The Fair is coming and we are gearing up for a great time. The food, the entertainment, the animals, the rides, and the crowds. Yes, the Steele County Free Fair really brings in the crowds, which is great for Steele County and Owatonna. I know a lot of people who bring their kids out, as a last hurrah before we really get into back to school time.

With the crowds, unfortunately, it means that the chances of having a child go missing goes up. We have all been there, take your eyes off your child for less than 2 seconds and they are gone. Fortunately, those children are found relatively quickly. I say relatively because as a parent, even 2 minutes of worrying can feel like hours.

We had Steele County Sherriff Lon Thiele in the studio for our "Talk of the Town" program, talking about safety at the fair, and beyond. Sherriff Thiele had some great tips for keeping kids, and vulnerable adults safe. In addition to the fingerprinting they do every year, which anyone is welcome to update that yearly, they also have Child ID Tags you can get at the Sherriff Shack to affix to your children's clothing. The Child ID Kit comes from the National Center for Missing & Exploited Children and is returned to you after you get the fingerprints updated. So you will have it in your home, in case the unthinkable happens. They also perform this service at the Sherriff's Office in the Law Enforcement Center year-round. Your child can also get a cool cloloring book.

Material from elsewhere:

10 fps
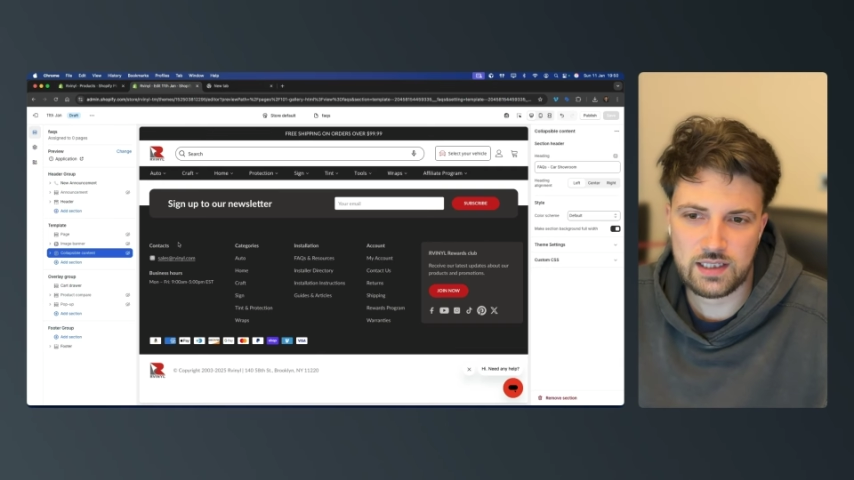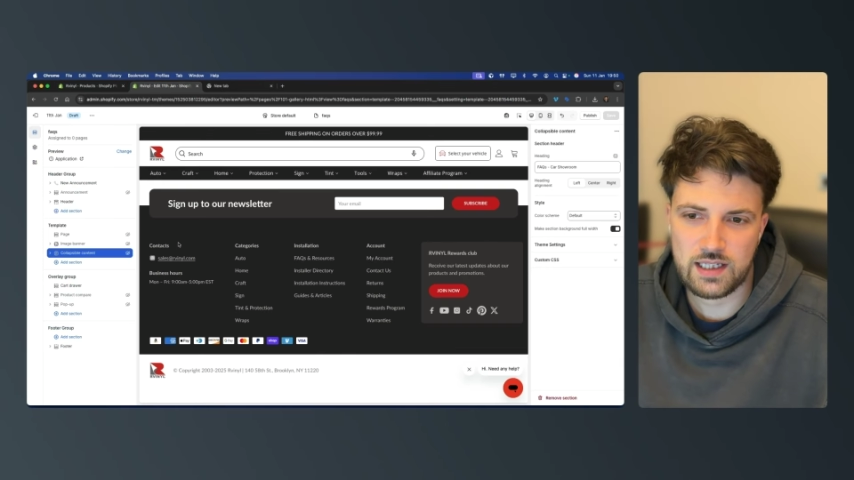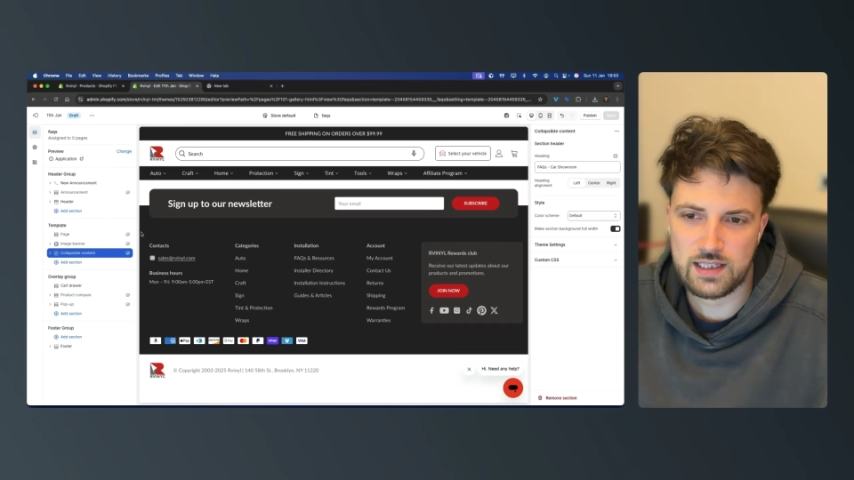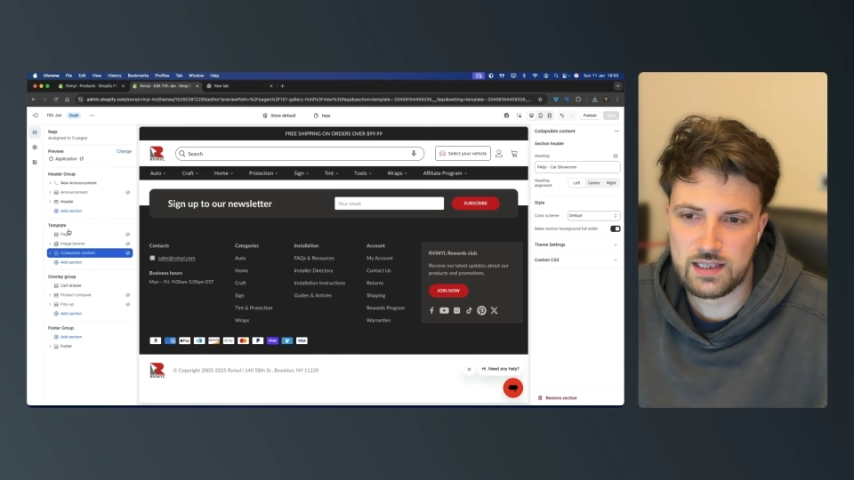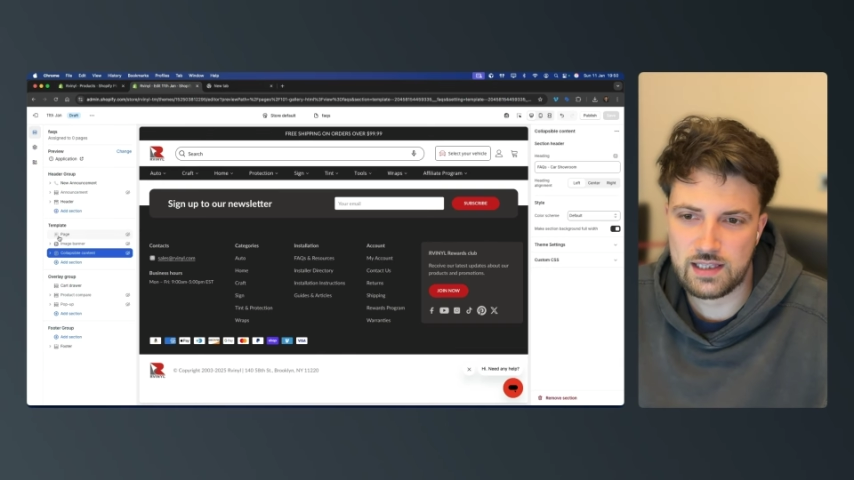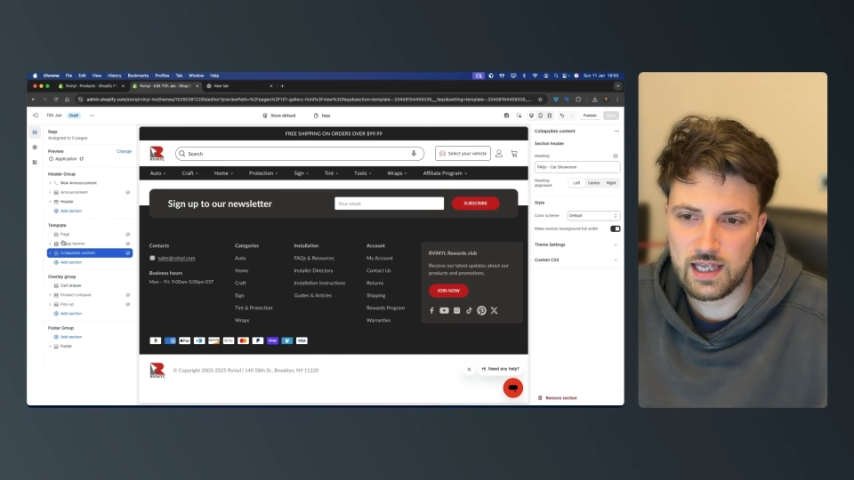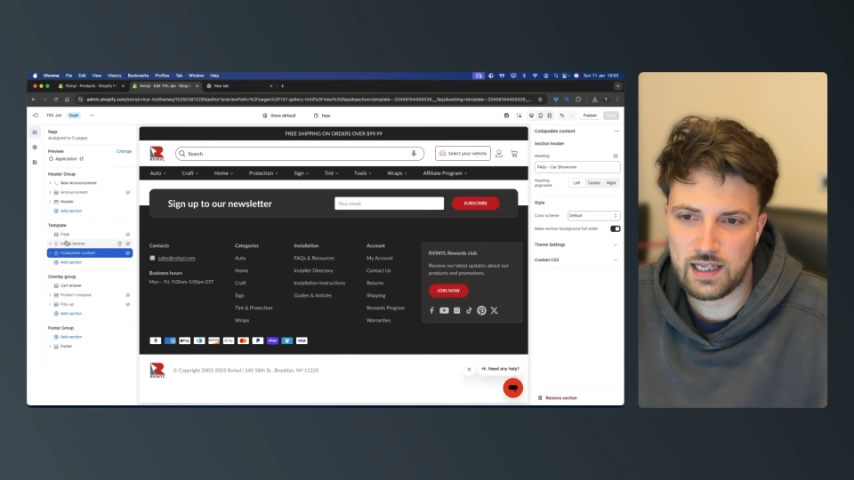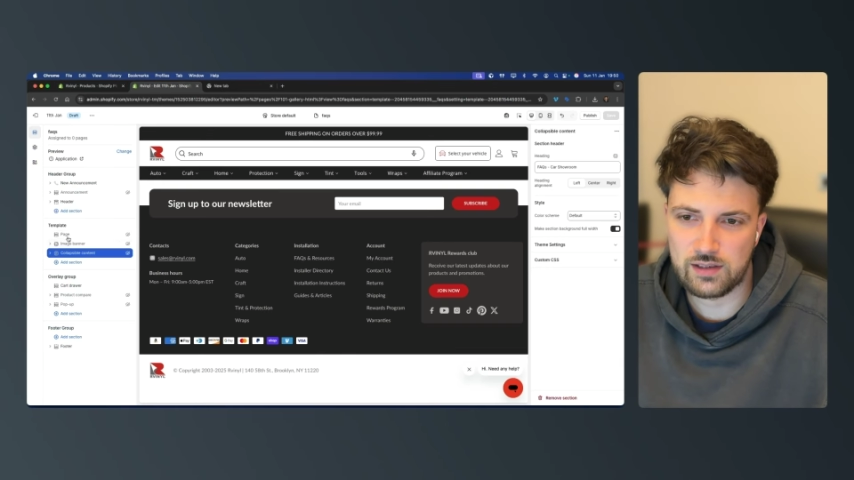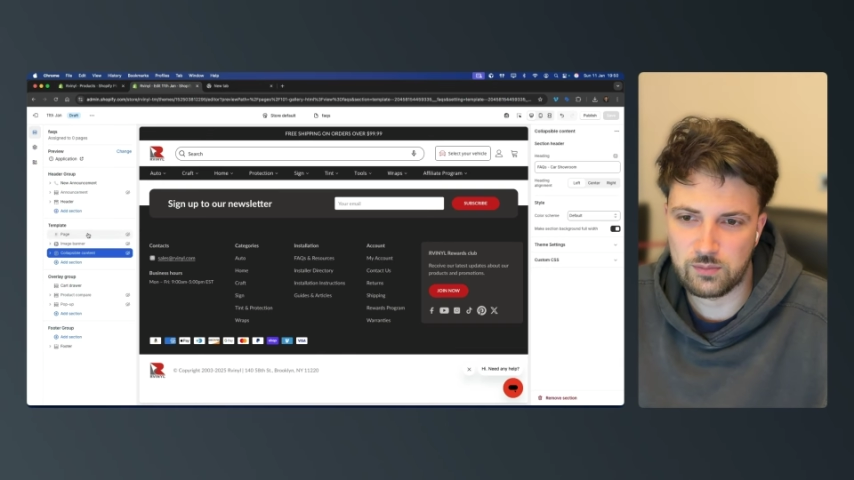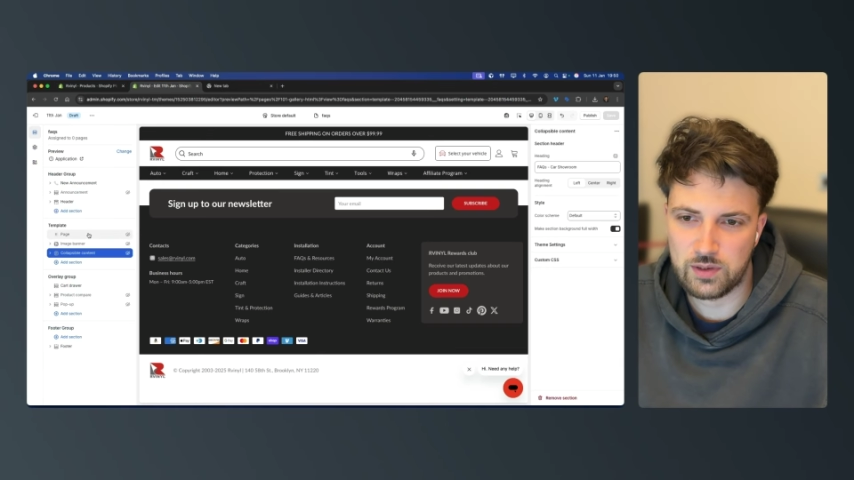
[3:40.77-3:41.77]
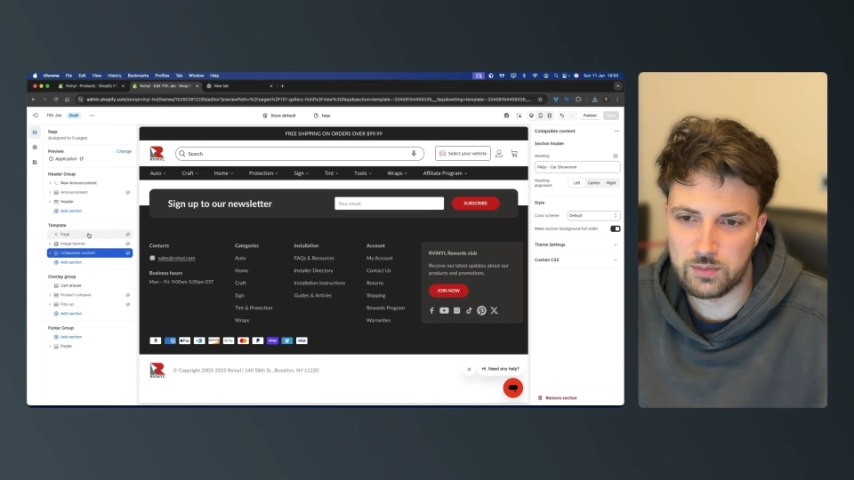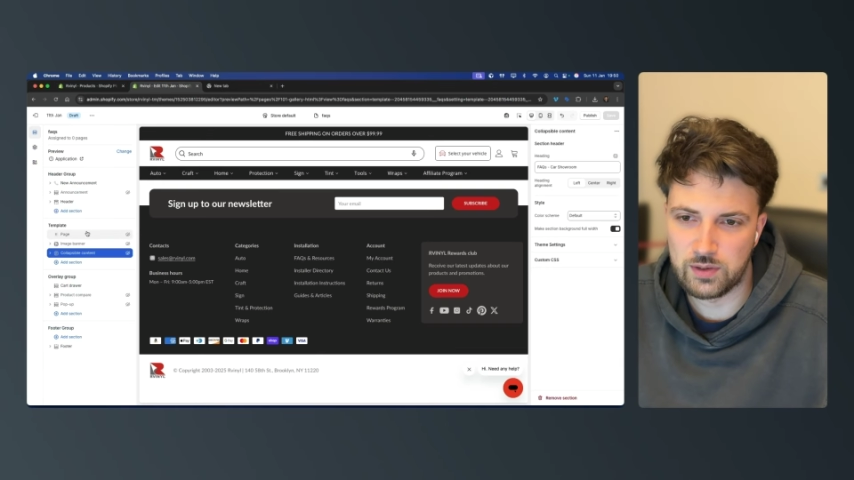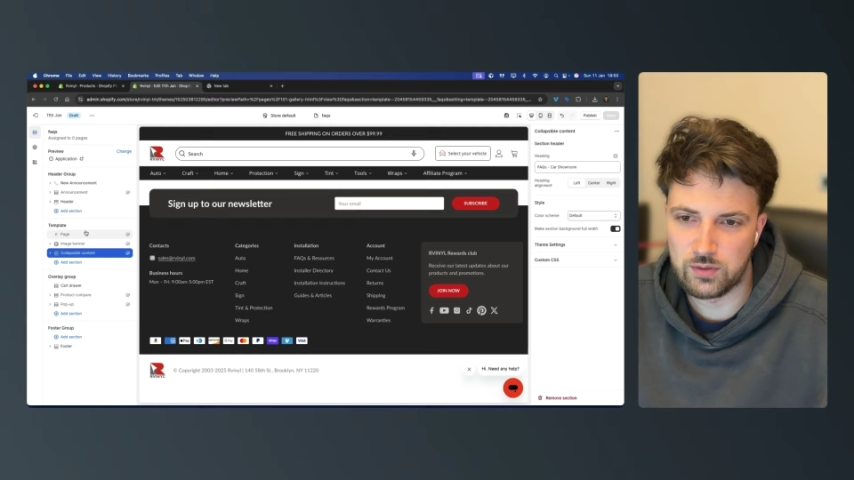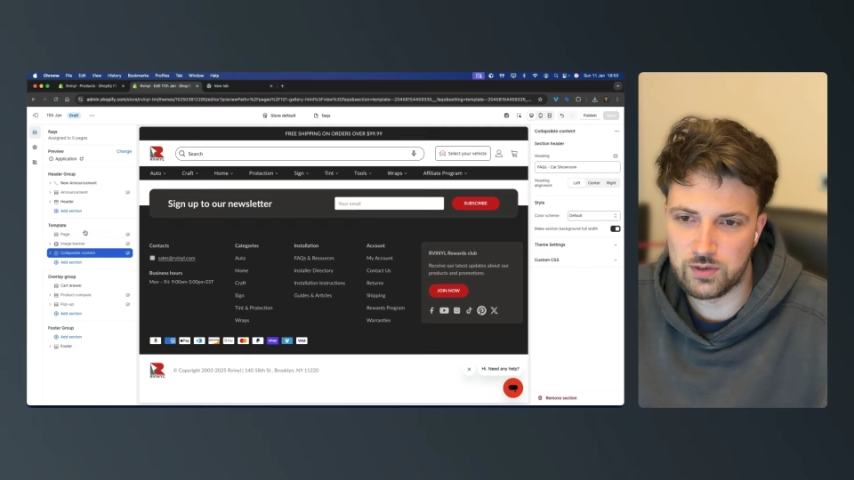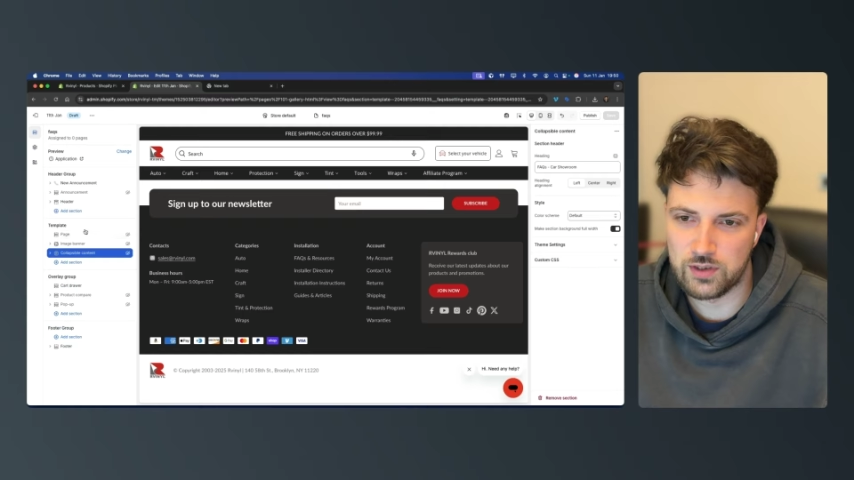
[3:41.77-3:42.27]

and then we will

We also asked for tips on our Facebook from our listeners, and all of the tips we got were great! Sherrif Thiele agreed with the tips, even had some suggestions to make some of them work better.

  1. Take a picture of your child daily, in the outfit they will be in at the fair. Makes it much easier to track them down, and parents don't have to remember what they are wearing in a high-stress situation.
  2. Stay in visible areas, lighting is your friend in these cases.
  3. If you see something off, find a member of Law Enforcement, the Sherriff's Department, the Special Deputies, as well as the Mounted Posse, and let them know.
  4. Write a parent's phone number on the child, with a sharpie. Sherriff Thiele said this was a great idea, but, to put it in an area that is not easily seen by everyone. perhaps on the upper arm where it is covered by a t-shirt, or by the kneecap for a child wearing shorts. Law Enforcement will know to look in these areas.
  5. Make sure your phone is fully charged before heading out, and with that, teach your younger children your names. There are lots of mommy and daddy at the fair, if you and your child become separated, it helps if they know your first name at least.
  6. Use of a code word, if the person cannot give the right code word, then the child knows to inform someone. In addition, teach your child who the safe adults are. A mom with kids, a member of law enforcement, in case you are separated.
  7. Have a plan in place for older children, make sure they know who they are supposed to check in with and what to do if inclement weather happens. The Midway has been shut down for lightning and heavy rain before, do your older children know where to go?
  8. As your children get older, they are going to want to run around with their friends, make sure you have a meeting place and time. This one really hits home for me, my daughter is in Middle School and does not want to hang out with mom all week, she wants to run around with her friends, but, there will be limits.
  9. Another tip we received was to teach a child to yell FIRE if something happens. More people are likely to pay attention to that, instead of just the screaming, when kids are screaming and yelling in excitement all around. You could also provide a whistle to your child to blow to get attention.
  10. Remember, if the unthinkable happens, and someone tries to force your child away from the crowds, there are "no rules in a fight" and to make as huge of a disturbance as possible. Anyone who is thinking they can just walk out unseen with a child will not want the attention.

The chances of a stranger abduction are very low, but, it is very worthwhile to discuss all of this with your children/grandchildren, in an age-appropriate way. For some ideas on that, check here. This article is not meant to scare anyone, and it's more likely that a younger child will become distracted and get "lost" for a few minutes than to have a stranger abduction. We should all be vigilant and keep in mind our children's emotional and mental maturity when deciding how much time they will have at the Fair without direct supervision.

Final words; I know this has been a longer article, but, the information is important to have. Be vigilant, be aware, and have fun at the Fair this year.